The Botero Museum, itself, comes from the private collection of Fernando Botero, whose paintings and sculptures of oversized subjects can be found around the world. I’d seen much of his work in the Botero Plaza of Medellin, and recognized similar pieces here. In addition to his own work, the museum also houses works by other famous artists, such as Picasso, Dali, Chagall, Monet, Matisse, and Miro. Artists have always been my heroes, but what I loved, more than the art they produced, is the way they lived. Some of them, like Picasso, had great success in life, and I found hard to relate to. The mad ones who suffered for their art and often went unheralded were my role models. Van Gogh. Gaugin. All the Romantic Poets. Syd Barret. Nick Drake. It seemed to me that they had made a religion out of their art, and fought, like the early Egyptian desert fathers, in their barren crawl-holes, for a firsthand encounter with the divine.
There were many museums to visit. The Military Museum had a collection of guns, swords, and different period uniforms, as well as a courtyard with a helicopter, fighter plane, rocket launchers, a boat with mounted machine guns, a few missiles, and a statue of a soldier, crouched low to the ground, detonating an explosive.
At the Colonial Museum there were traditional oil painting on the first floor, but the second featured some conceptual pieces, a man with a white Clorox jug for a face, a large peso with the front-piece being a child in a gas mask amidst an industrial wasteland, a third showing a tribesman, trapped in a burning jungle.
By the time I made it to the Museum of Independence, I was beginning to suffer from museum burnout. After appreciating a statue of two gentlemen in Victorian dress engaged in a fistfight, I could no longer pay attention. It was time to get back to the streets.
Carrera 7 is the main pedestrian thoroughfare that runs through Bogota. It was Sunday, so it was crowded and there were many street performers lining the way. One man had a large speaker behind his bike and was blaring salsa music, with a few old homeless men doing most of the dancing. Another wiry shirtless man was walking on a pile of broken bottles while smoking a cigarette. A boy with no hands was playing the piano with his feet. A group of costumed characters were paying to pose for pictures. Spiderman saw me aiming my camera in his direction and admonished me from a distance, waving his finger, no, no, no.

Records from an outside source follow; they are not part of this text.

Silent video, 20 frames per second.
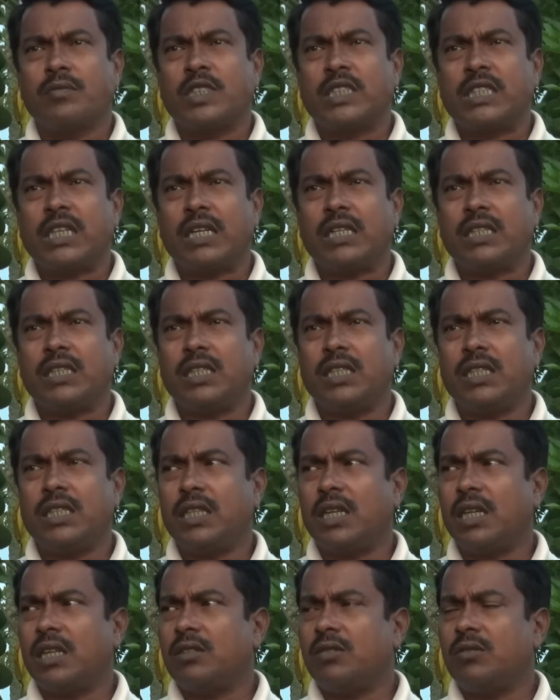সাড়ে তিন
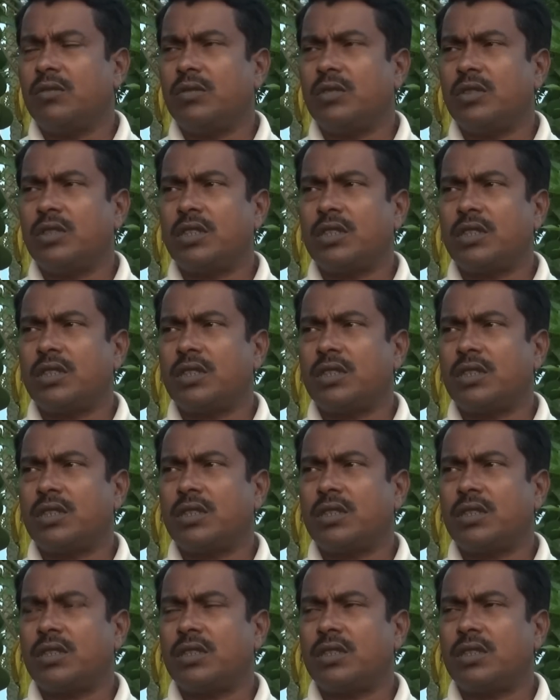আর দুই
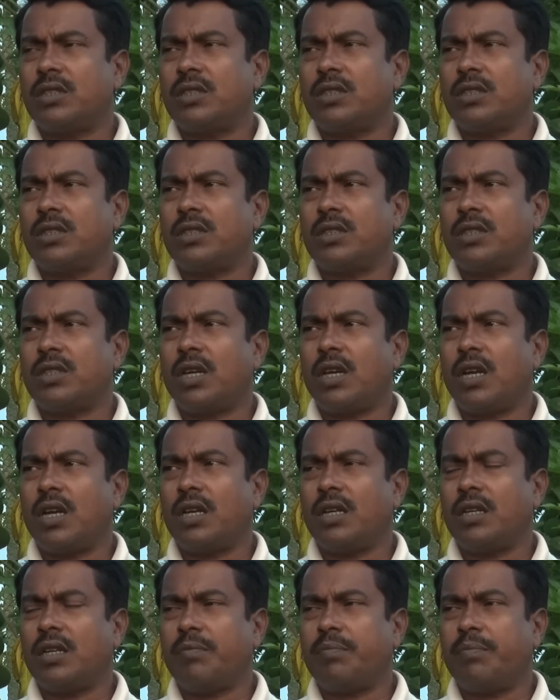
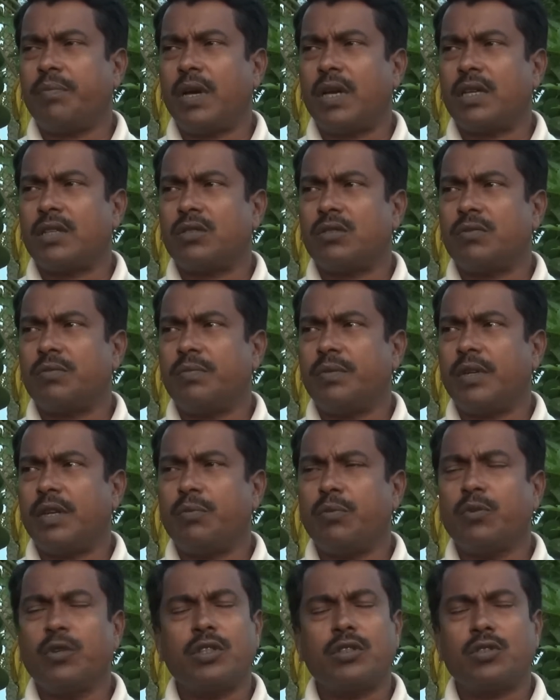সাড়ে পাঁচ প্রায়
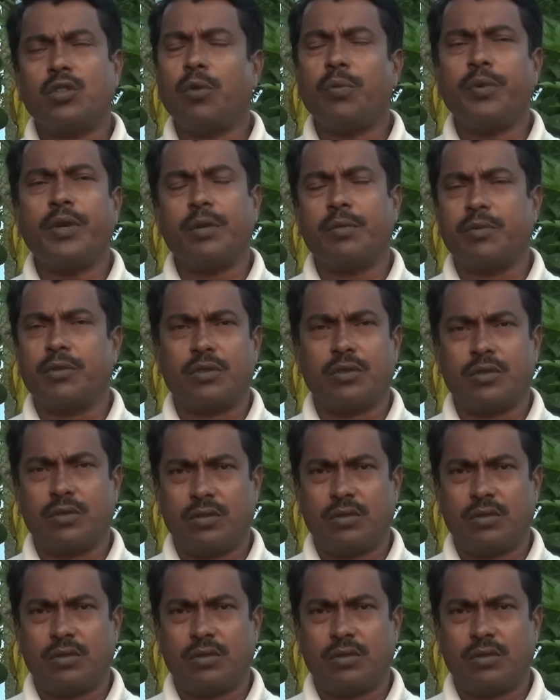পনেরো ছ বিঘা মতো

Later, I ended up in a popular student neighborhood where every building was adorned with murals. There I witnessed a woman growing from vines, an elder made happy by a bowl of chicha, an Indigenous child, holding his heart in his hand, a gap-toothed rapper, smiling from beneath a baseball hat with a hornet on it, two nude women, swimming through a golden sea, parrots, hummingbirds, superheroes, meteor showers, and next to a basketball court, a series of fantastical beings that could only have been summoned from a psychedelic trip. This was just a very small sample of the street art I encountered in Bogota, block after long block of it.
My conclusion? I love art in all its manifold forms, but the most interesting art I’d seen on this trip, and in many of the trips I’d taken preceding it, had all been street art, done by anonymous artists, in most cases driven by a passion for creating alone. Going to a museum can still be something of a chore. You’ve paid to get in, so feel you have a duty to pay attention. You can only keep it up so long. At one point you find yourself walking faster and faster, almost groaning out loud when you find there’s a whole wing or floor left that you didn’t know about. Street art is nothing like that. It picks you up and carries you with it. Seeing more of it only drives you on. I can walk through streets that are covered with art all day, and never get bored.